A compilation from the City of Davis website and writer Michael Kluk

In October 2021, the Davis City Council reinforced the Governor’s call for a voluntary 15% reduction in water usage and adopted sprinkler irrigation watering restrictions as a preventive measure to assist the City in reducing water usage and to help meet the state-wide call for voluntary reductions. The watering restrictions only apply to sprinkler/spray irrigation and do not apply to other methods of irrigation such as drip systems and hand-watering. Alongside the City’s permanent mandatory water-use restrictions, there are now additional state water waste prohibitions (for the duration of the state-declared drought emergency).

The Cool Davis Coalition Quarterly Meeting addressed the lack of water, that we find ourselves experiencing, again. The most recent Cool Davis Coalition Quarterly Meeting (“Building a Drought Resilient Community”) included presentations by City of Davis Conservation Coordinator Dawn Calciano and Don Shor of Redwood Barn Nursery and Tree Davis. (Check out a video of the presentations here: https://youtu.be/B_vf5VU1l94). The most recent monthly Climate Compact meeting hosted by Don Saylor and John Mott-Smith was also focused on water topics, in particular.

City of Davis Water Division

Water Conservation

Sprinkler Irrigation Restrictions

Summaries of the three big water supply stories so far this drought cycle follow below:

Southern Californians Face Water Restrictions with More to Come

Starting June 1st, many areas of Southern California will be limited to watering outdoor only one day per week. Currently included are the Westside of Los Angeles, the San Fernando Valley, a large swath of Ventura County, sections of the San Gabriel Valley and southwestern San Bernardino County. Six million residents are affected. If conditions do not improve by September, a total restriction of outdoor watering has been authorized and other areas may come under restrictions. One major exception is that hand watering of trees is allowed, given their major contribution to the environment by providing shade, habitat, and sequestering carbon.

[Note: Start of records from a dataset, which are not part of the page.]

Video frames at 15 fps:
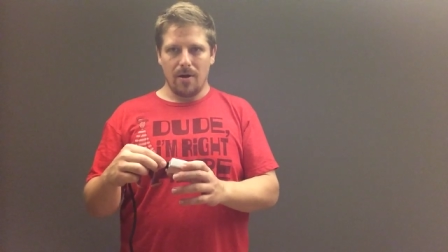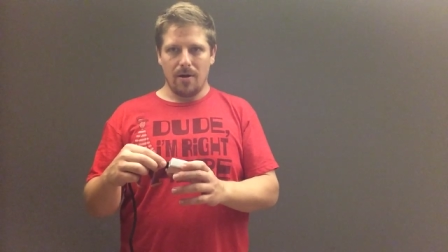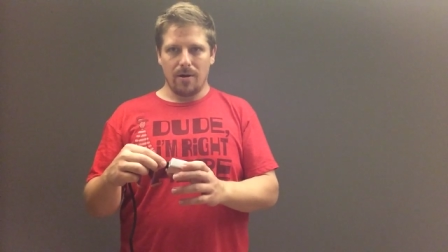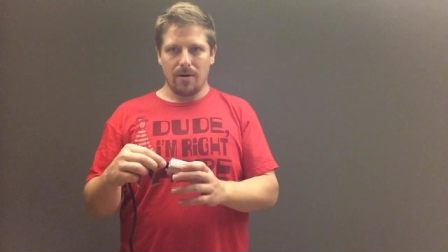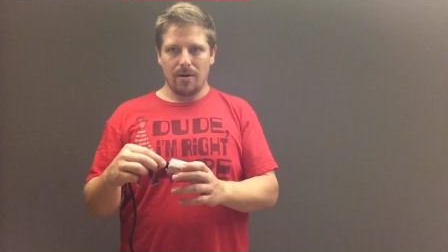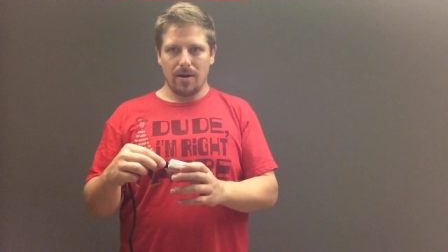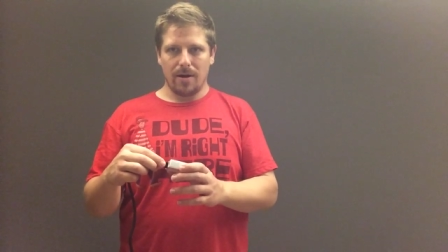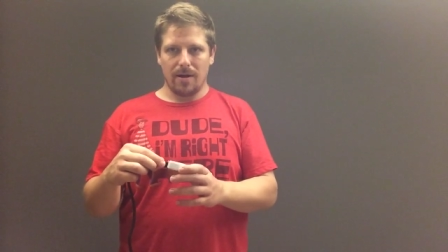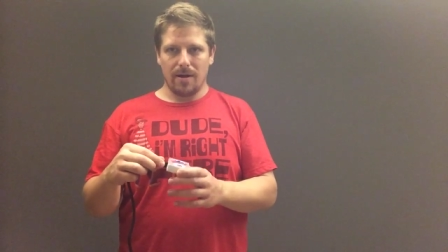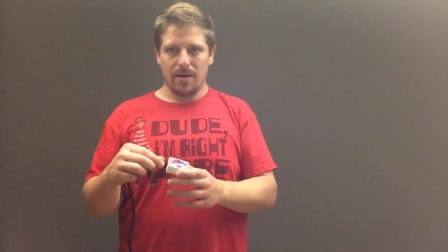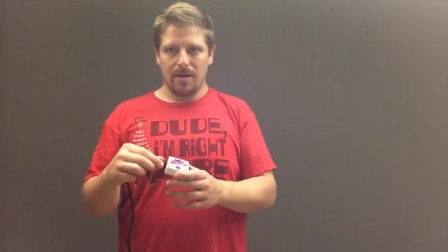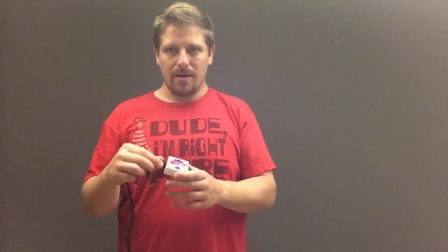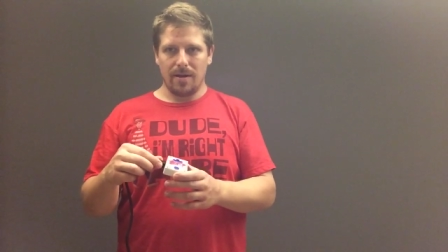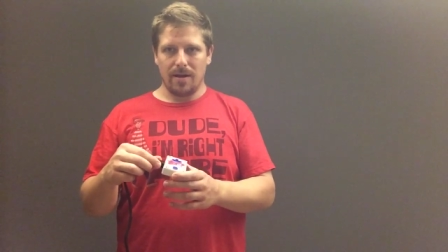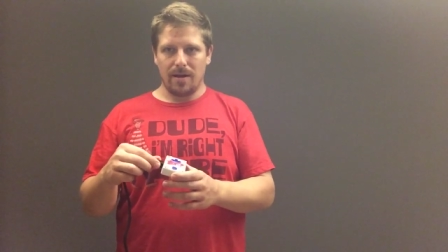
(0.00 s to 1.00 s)
are
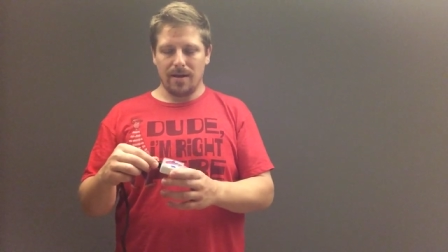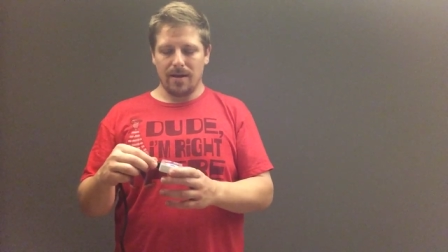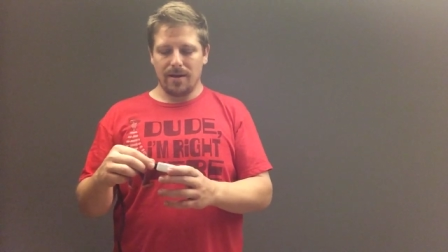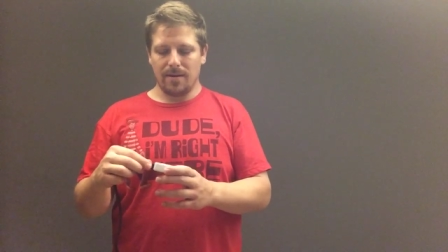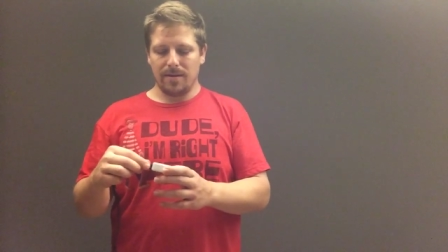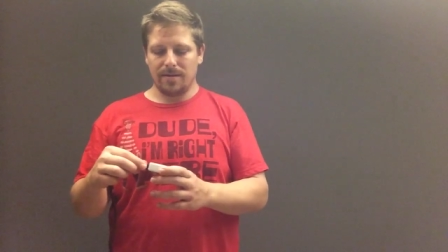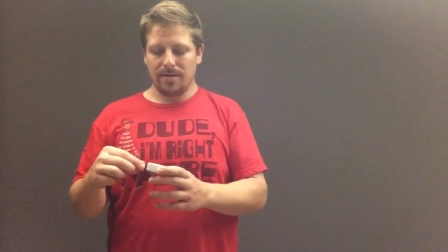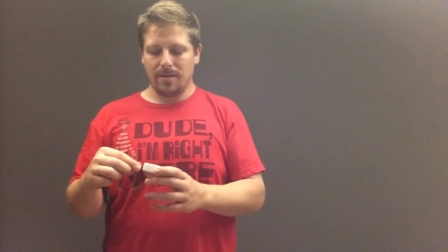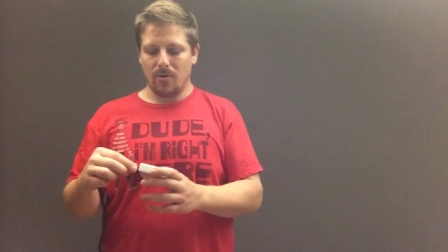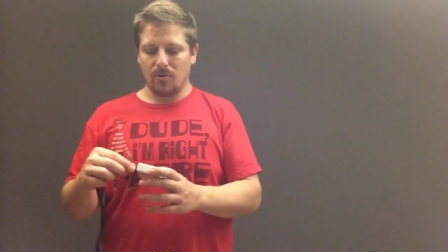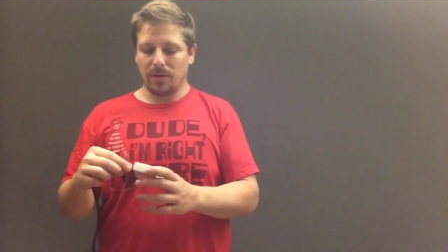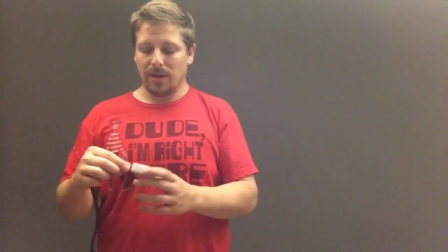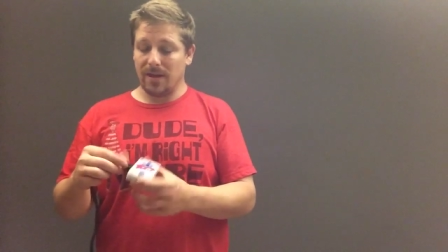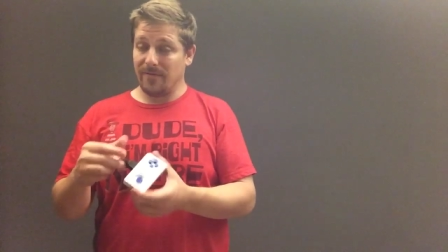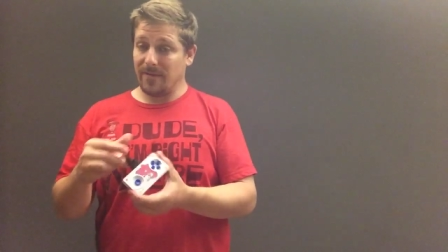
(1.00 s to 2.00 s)
uh,
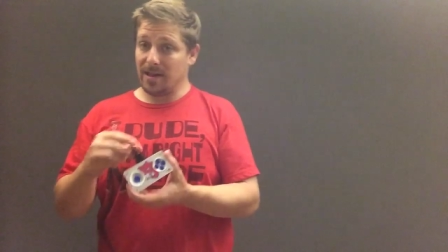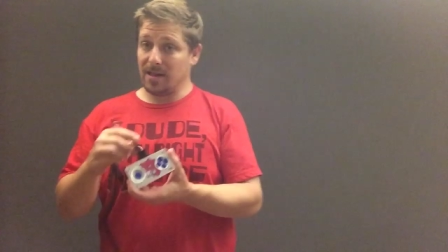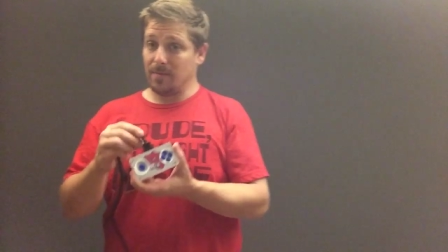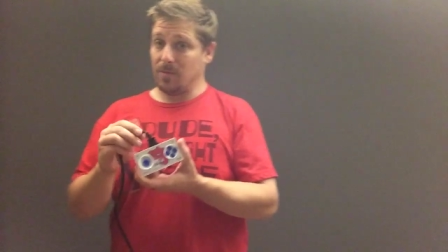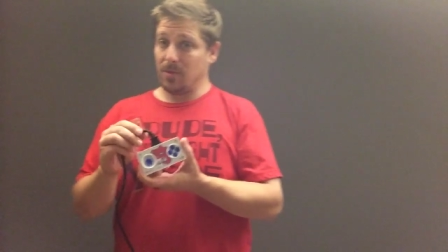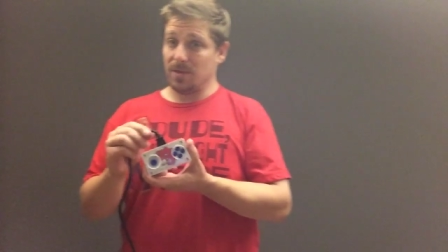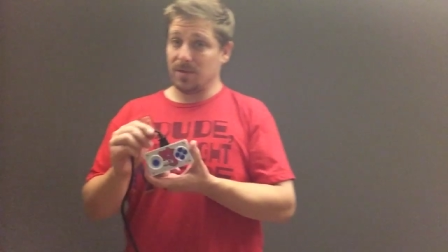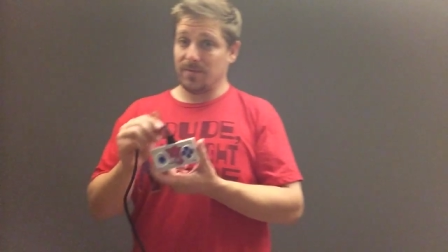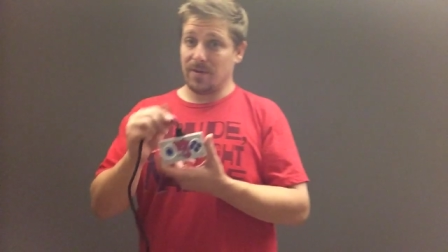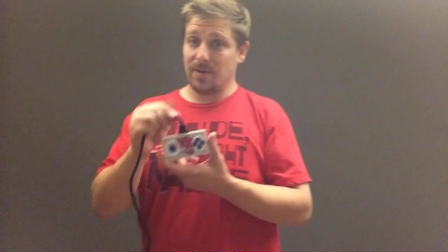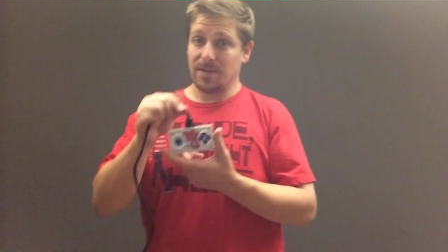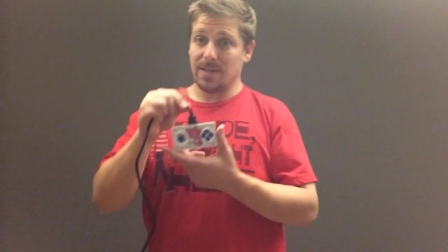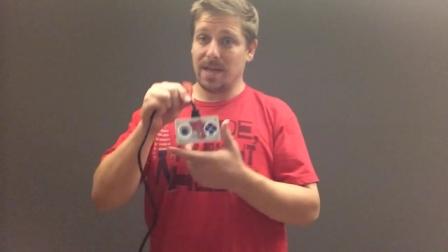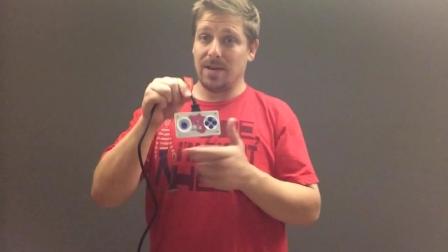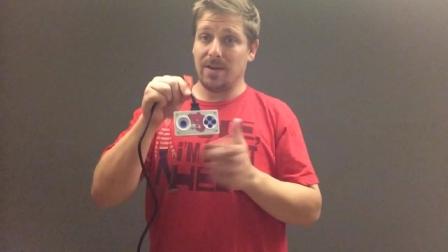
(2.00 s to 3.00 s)
only available, as far
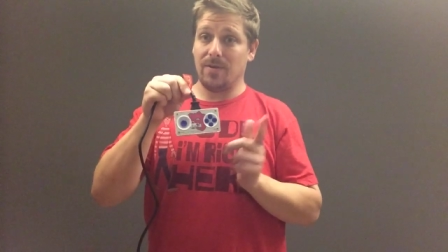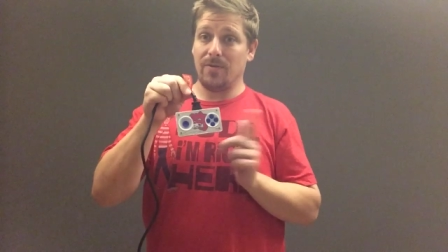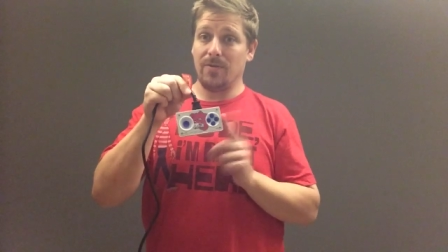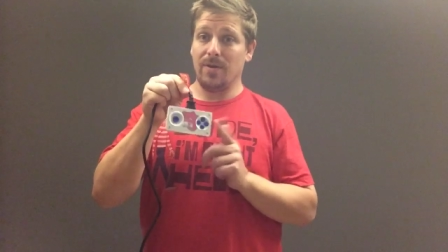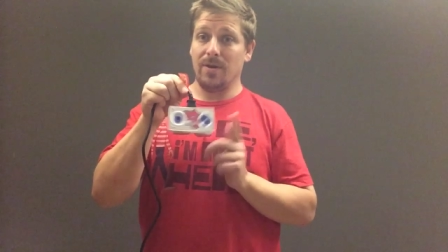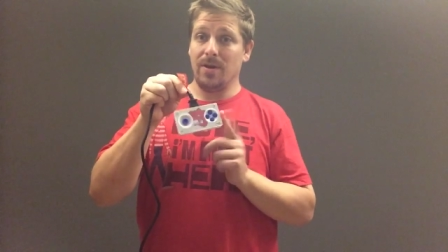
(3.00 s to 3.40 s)
as I know,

Lake Mead and Lake Powell at Lowest Level Since Construction of the Hoover and Glen Canyon Dams

Lake Mead and Lake Powell provide water and power to more than 40 million people. Water levels in both lakes have dropped to historic lows due to the most severe mega drought in 1,200 years that started in 2000 and is projected to continue until at least 2030. Climate change is at least partially responsible. Both lakes are approaching a level at which they will no longer be able to produce power. At Lake Mead, the water level has dropped below the highest outlet, which cannot, therefore, be used to drain the lake.




California’s Drought Accelerated Use of Groundwater Is Unsustainable

We don’t see it and so don’t think about it often, but groundwater below the surface is a major source of California’s water supply. During normal years, groundwater provides about 40% of water supply, during a drought closer to 60%, much of it going to agriculture. As climate change makes California’s boom and bust precipitation cycles more extreme and less falls as snow, groundwater will become more important.

Even the amount of water pumped during the “good” years is unsustainable. Both agricultural and residential wells are going dry, often because a newer, deeper well is reducing the groundwater level. Satellite “gravity” surveys that determine groundwater volume found that California’s total decreased by 20 cubic kilometers between 2003 and 2010. (A cubic kilometer of water is 264.2 billion gallons.) That led to a 2014 law, currently being phased in, that requires monitoring and regulation of groundwater. Even so, it only mandates that efforts be made to maintain current levels, with exceptions for drought years, and it need not be fully implemented until 2040.